Bakers have many emulsifiers at their fingertips from conventional to clean label alternatives, and each one performs different functions and has different storage and usage needs to optimally achieve those functions. Choosing an emulsifier based on what it does may seem straightforward, but that would be a misstep. Emulsifiers are impacted by other ingredients in the formulation as well as the processing steps throughout production. Even something like ingredient storage and the skill level of a bakery’s operators may factor into the decision.

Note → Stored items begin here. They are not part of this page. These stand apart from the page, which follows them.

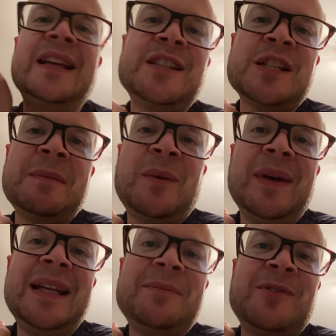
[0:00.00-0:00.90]
Just me
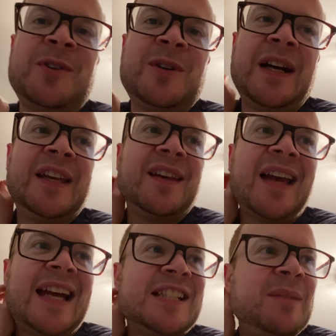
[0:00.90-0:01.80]
quickly before I
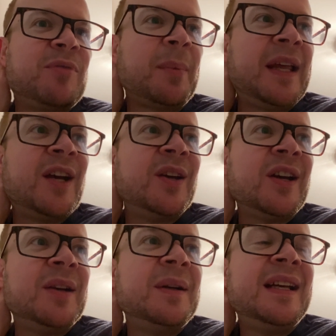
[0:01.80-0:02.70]
actually properly go.
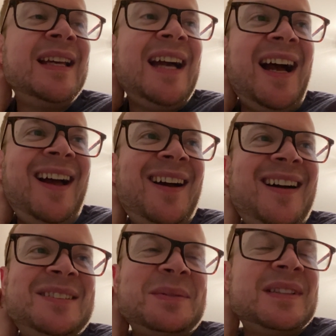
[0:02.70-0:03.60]

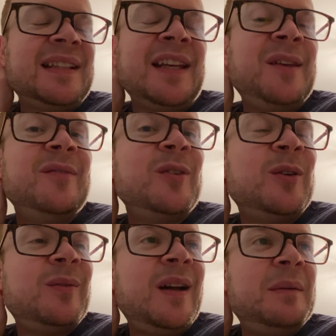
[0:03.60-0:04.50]
I just want to thank you for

“Choosing the right emulsifier solution involves several factors,” explained Mark Zielonka, national R&D product specialist, BreadPartners. “The nature of the finished product, including its shelf life, packaging and distribution method, along with the capability of the production equipment should be considered. For instance, DATEM is preferred for producing crispier breads and is particularly suitable for frozen doughs due to its superior dough tolerance. On the other hand, mono- and diglycerides are excellent for producing a soft texture in sweet dough used for brioche, challah and Hispanic pan dulce.”
While bakers should not ignore these external factors when choosing an emulsifier, a good place to start is the actual function the dough requires.

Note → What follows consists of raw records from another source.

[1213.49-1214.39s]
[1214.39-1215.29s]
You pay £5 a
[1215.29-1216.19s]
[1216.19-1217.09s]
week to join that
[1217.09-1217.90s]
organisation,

“Deciding on the end goal is the first step,” said Matt Keyser, Northeastern sales, Brolite Products. “Does the product need freshness, strength, pull, volume, improved crust or crumb characteristics? Suppliers and blend manufacturers will typically help a baker with matching the emulsifiers to the requirements.”
Most emulsifiers are divided into two general categories that their functions fall under: dough strengthening or crumb softening. Some of the solutions are versatile and can perform both but to varying degrees, Mr. Lindhorst pointed out, so bakers must understand the function being performed in the particular product.
Common emulsifiers for bread baking include DATEM, mono- and diglycerides, sodium stearoyl-2-lactylate (SSL) and calcium stearoyl-2-lactylate (CSL), lecithin and polysorbates. DATEM provides strength to the gluten network, which improves the dough’s resistance and stability during processing. As Mr. Zielonka pointed out, it is well-suited to frozen doughs and crispier breads, which need a high dough tolerance.
Mono- and diglycerides also strengthen the dough while improving loaf volume and crumb softness. These work well in sweeter doughs that require a soft and tender texture, like brioche and challah.
SSL and CSL are versatile emulsifiers, both softening the crumb and strengthening the dough. This improves dough mixing and gas retention, resulting in better volume and crumb structure. Polysorbates improve dough strength, crumb structure and extend shelf life.
If a baker’s customer base or end consumer requires a clean label, that can potentially rule out these standard options. Lecithin, on the other hand, is considered label-friendly as it’s sourced from soy or sunflower. However, lecithin often must be paired with enzymes and oxidizing agents to reach its full potential in dough conditioning, improving crumb structure and extending shelf life.
“Lecithin can be very functional in yeast-raised products for both softening and strengthening, but it must be used in combination with a phospholipase/glycolipase enzyme system to achieve these results,” explained Troy Boutte, PhD, vice president of innovation, AB Mauri North America.
While labeling is an important part of choosing the right emulsifier, John Nedderson, principal designer for bakery and fats and oils group, IFF, encouraged bakers to look beyond clean label and consider allergens and regulatory limitations as well. DATEM, for example, is Generally Recognized as Safe in the United States and has few limited uses in food. SSL on the other hand is regulated by 21 CFR 172.846 and does come with use limitations that bakers need to know.
“Some emulsifiers, like lecithin, are extracted from soybean or sunflower oil,” Mr. Nedderson said. “However, soy lecithin is considered an allergen and would need to be labeled as such. Sunflower lecithin doesn’t carry the allergen label but is in much tighter supply.”
If bakers choose the wrong emulsifier, they run the risk of a negative impact on final product quality.
“The wrong emulsifier can result in the dough not developing properly or the baked good lacking in desired texture or shelf life,” Mr. Zielonka said.
Beyond the functionality being provided in a formulation, Sherrill Cropper, PhD, new product development lab manager, Lesaffre, noted that bakers need to look at their needs more holistically. She encouraged bakers to consider product characteristics like final volume as well as packaging, distribution timeframe and how the finished product will be stored: at ambient temperature or frozen. Shelf life needs will also play a role in the final decision.
“People don’t always take a step back to consider the holistic implications of choosing an emulsifier,” she said. “Labor, storage and consumer perception all need to be considered alongside formulation needs. Some traditional emulsifiers are harder to work with because they can be sticky and difficult to scale, need to be stored properly or sometimes have off flavors that require taste masking.”
Overall, taking the time to thoroughly investigate emulsifier options will be worth it in the long run.
“The right emulsifier will also save resources both directly and indirectly, such as making production less labor-intensive or by making the product more consistent, which will help reduce the amount of product that is thrown away due to not meeting desired product specifications,” Dr. Cropper explained.